- Input for this task:
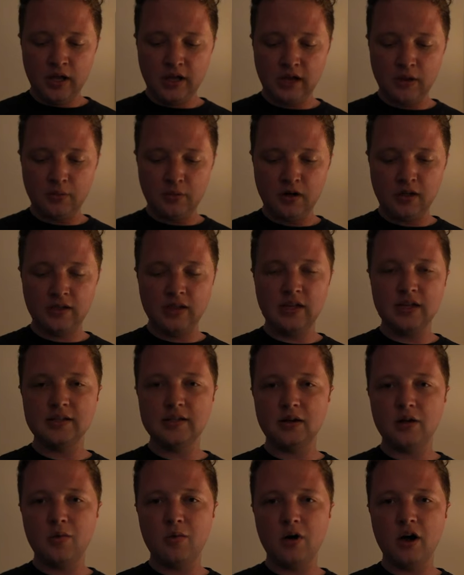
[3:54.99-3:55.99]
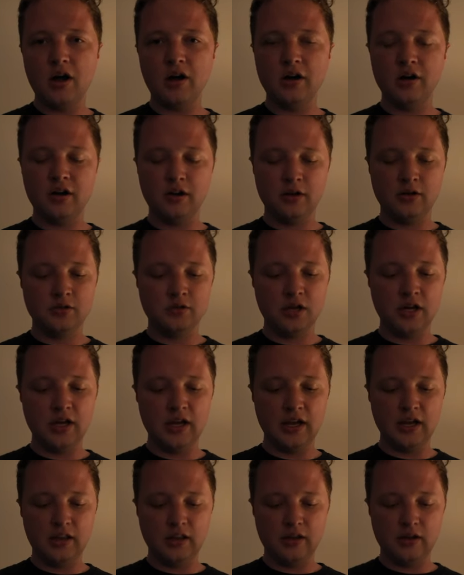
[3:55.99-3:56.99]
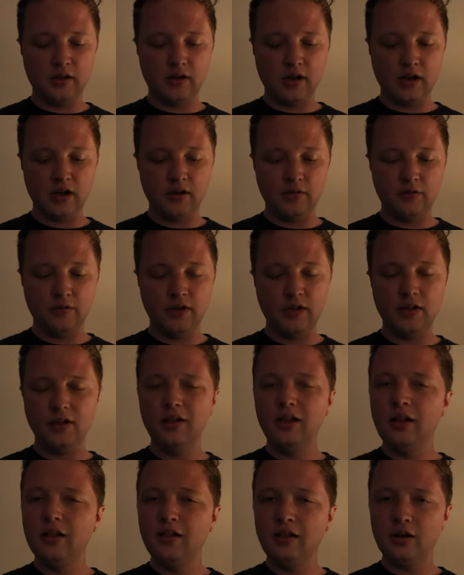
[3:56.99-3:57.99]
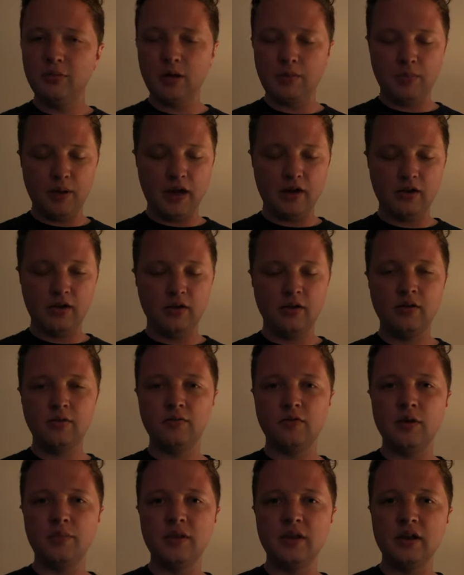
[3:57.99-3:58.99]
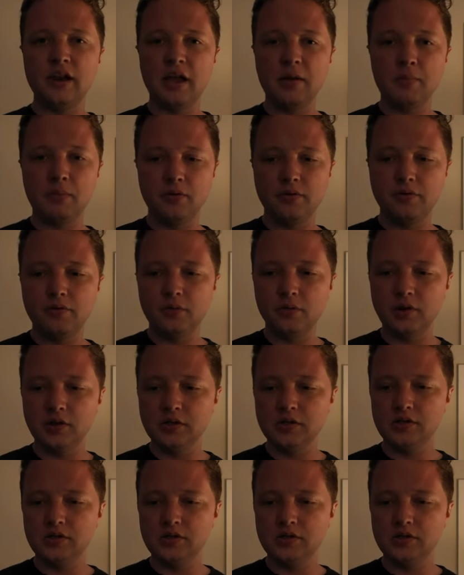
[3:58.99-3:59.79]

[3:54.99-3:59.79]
Get one of these in a water, drink it, and then you kind of feel a little bit better from the night before.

- What is required:
Leave out the pictures and set down all of the data exactly.

- Result of this exercise:
[3:54.99-3:55.99]
[3:55.99-3:56.99]
[3:56.99-3:57.99]
[3:57.99-3:58.99]
[3:58.99-3:59.79]

[3:54.99-3:59.79]
Get one of these in a water, drink it, and then you kind of feel a little bit better from the night before.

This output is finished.